Additionally, the corporations creating the vaccines failed to reach the agreed count outlined in the APAs made by the European Commission, further creating an issue with the implementation of the policy. Instead of understanding production difficulties and the implications for the rest of the EU, local German politicians hoped to restrict vaccine distribution to the local population, especially BioNTech-Pfizer produced in Germany, until the entire population was inoculated. While providing an immediate answer to German dissenters, the move would violate the legally binding agreements made through the APAs, causing further, long-term legal problems for Germany and any other Member State attempting to restrict distribution to local populations. The thought of holding a production facility hostage until local demand was met presented another dilemma for the vaccine policy agreed upon by the European Commission. 

Economic Fiascos:

With Member States receiving small numbers of vaccines and having a slow vaccination rate overall, what about the non-members participating in the EAA? They, according to the European Commission’s 15 October policy, will not receive any of the vaccines ordered until after each Member State is entirely inoculated. Additionally, EAA states, members or not, are still responsible for their domestic vaccination plans. As distribution plans phased the EAA out, the European Commission declared all APAs were “for the purposes of combatting the COVID-19 pandemic at Union level.” Along with being responsible for their local distribution plans, non-members states in the EAA were further left on their own. 

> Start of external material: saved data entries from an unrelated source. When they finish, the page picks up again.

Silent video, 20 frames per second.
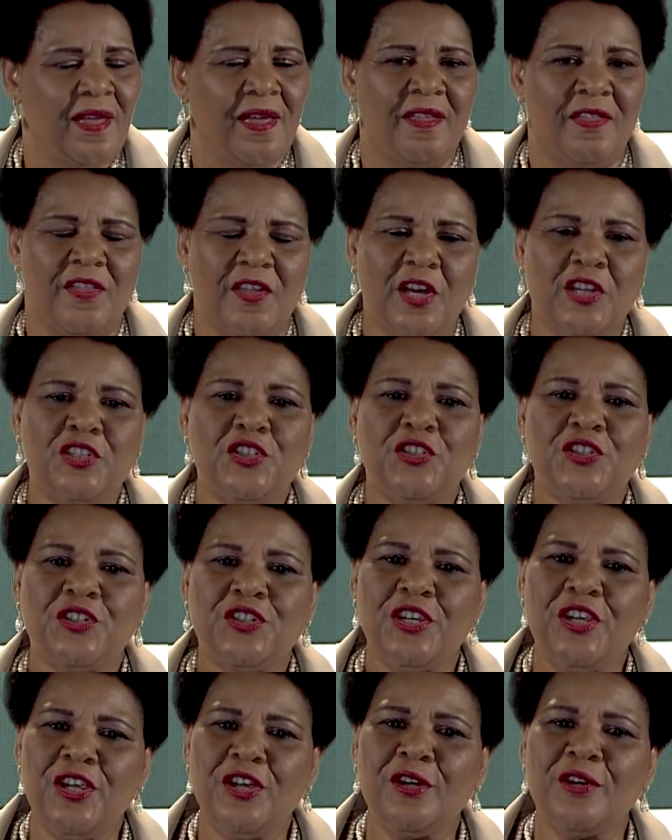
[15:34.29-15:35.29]
The
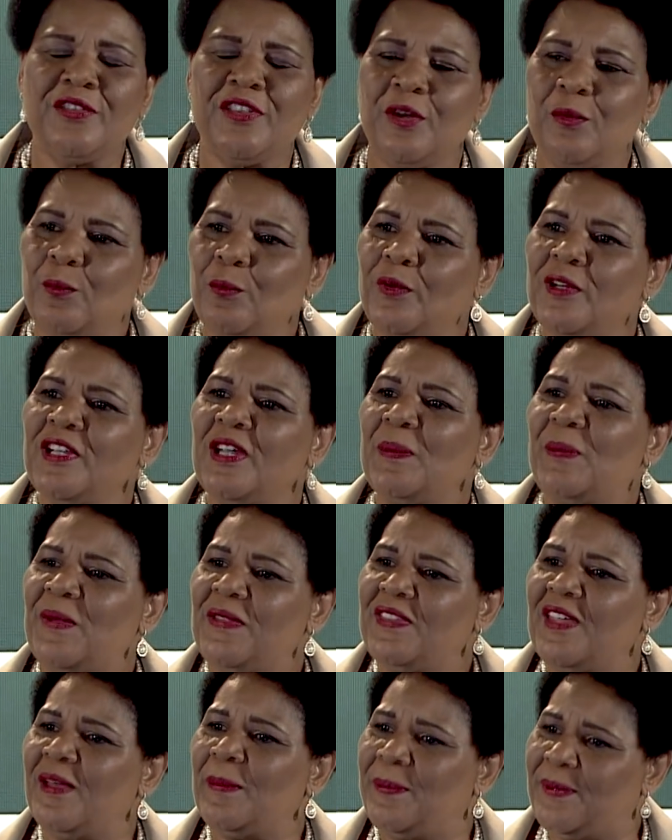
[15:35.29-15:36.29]
cheer that went up in
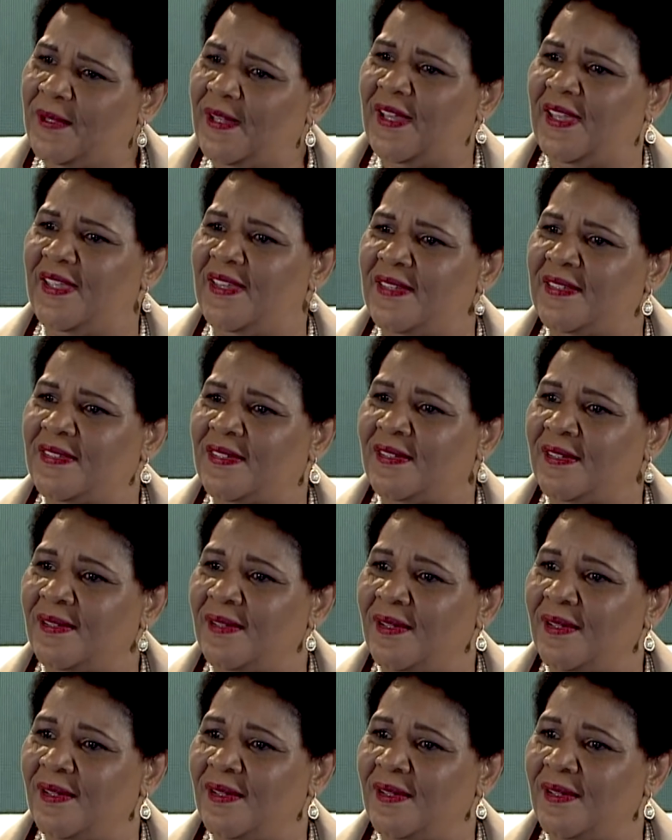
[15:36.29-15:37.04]
that place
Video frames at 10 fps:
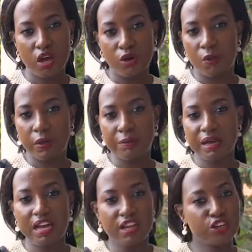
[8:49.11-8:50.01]
going
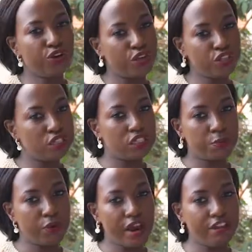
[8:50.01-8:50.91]
back, and you're going to
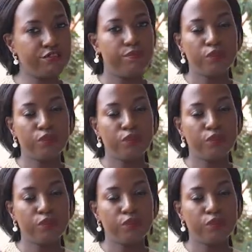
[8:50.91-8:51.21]
deprive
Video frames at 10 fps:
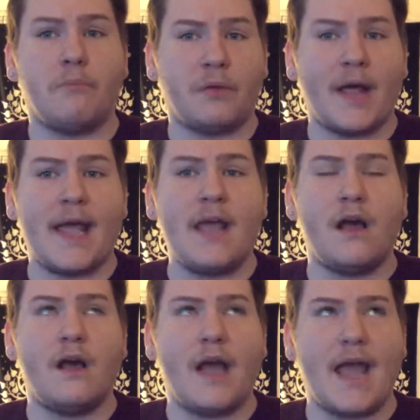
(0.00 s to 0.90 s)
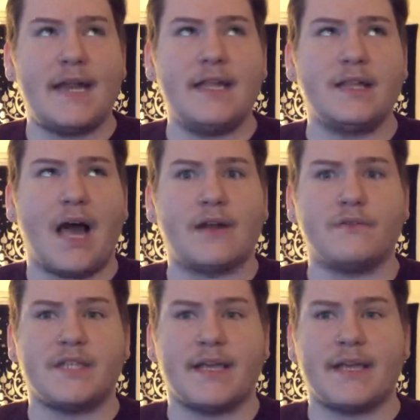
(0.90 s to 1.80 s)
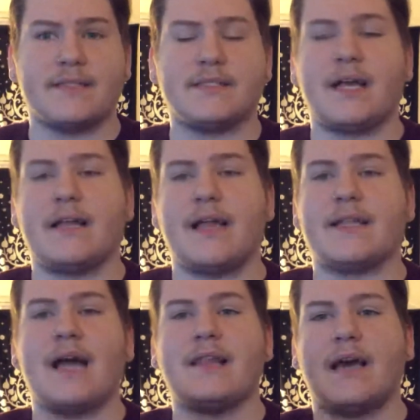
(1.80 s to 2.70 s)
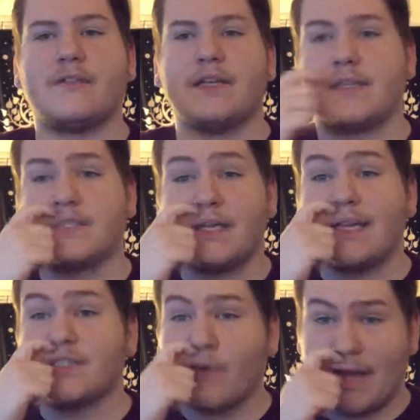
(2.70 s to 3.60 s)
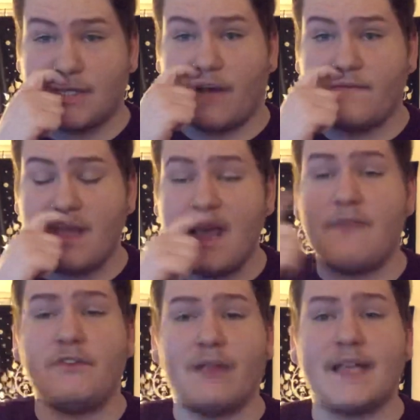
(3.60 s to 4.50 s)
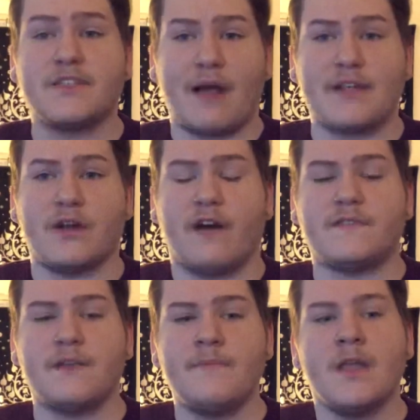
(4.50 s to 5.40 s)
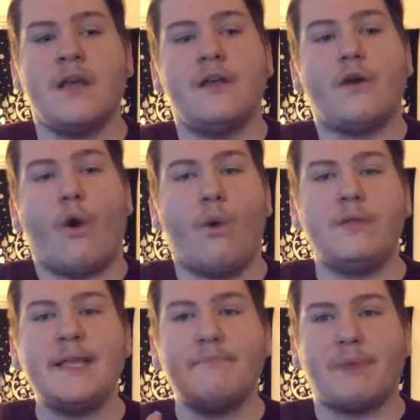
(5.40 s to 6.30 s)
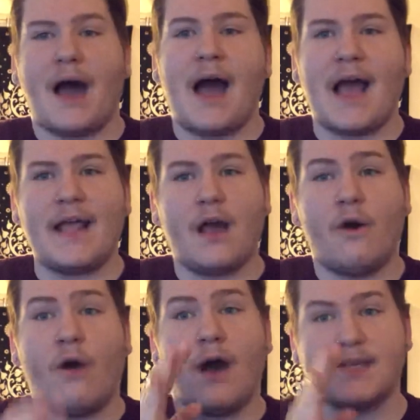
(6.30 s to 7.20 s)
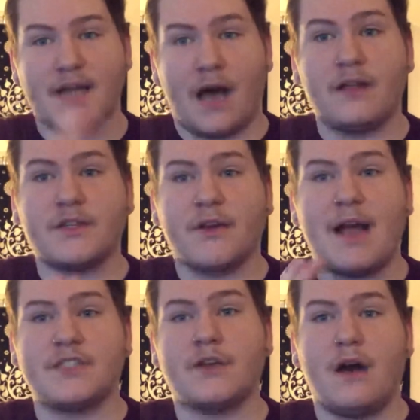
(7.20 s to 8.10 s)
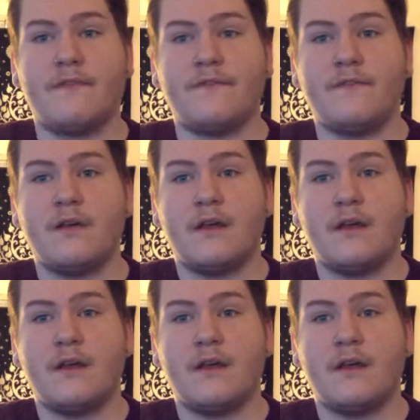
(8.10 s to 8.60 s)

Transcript: play any lotto tickets. Like, like not lotto tickets. Get a scratch-off. If you like scratch-offs, only buy a dollar scratch-off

Why the EU Tried to Ban Exports:

The development of the European Union’s vaccine policy at first included the entire EAA, but the plan’s ambition, and the subsequent failure to meet such an ambition, removed the EAA from future planning. The European Commission’s collective decision to purchase only enough vaccines for Member-States leaves out all other European countries. This policy decision is the primary reason why the Commission blocked vaccine exports to the United Kingdom, and more recently why Italy did the same. Other Member States, Poland in particular, threatened legal action if the number of vaccines promised in the APAs is not met due to the low number of vaccines. Recently, Serbian Prime Minister Ana Brnabic made it known that even though the European Union acquired vaccines, her country would “be last to get vaccines from [the] EU.” Her acknowledgment of the vaccine policies of the European Union forced her to look abroad for vaccines, and in doing so, her country’s vaccination rates have soared far above those of its neighbors.These decisions made by the European Commission, and European Union as a whole, to prioritize the Member States were at first extremely reasonable. In having the larger Member States assist in trial runs of the vaccines as well as in hosting production, they would be among the first nations to receive them. Trusting the Member States to work together in order to smoothly distribute vaccines among their local populations before moving beyond Union borders also appeared to be a sound idea. However, the eventual decisions which phased out the EAA marked the end of the original ambitious plan. To focus on the European Union’s citizens meant postponing larger vaccination goals until the Union was inoculated. While not directly related to vaccine acquisition and distribution, the push against misinformation aimed to assist vaccination speeds. When the vaccine producers failed to reach the numbers agreed upon by the APAs, the European Union sought to make up for it by retaining great numbers of vaccines through prohibitions on their export. In doing so, the policy priority of inoculating the European Union’s citizens over others would still be fulfilled.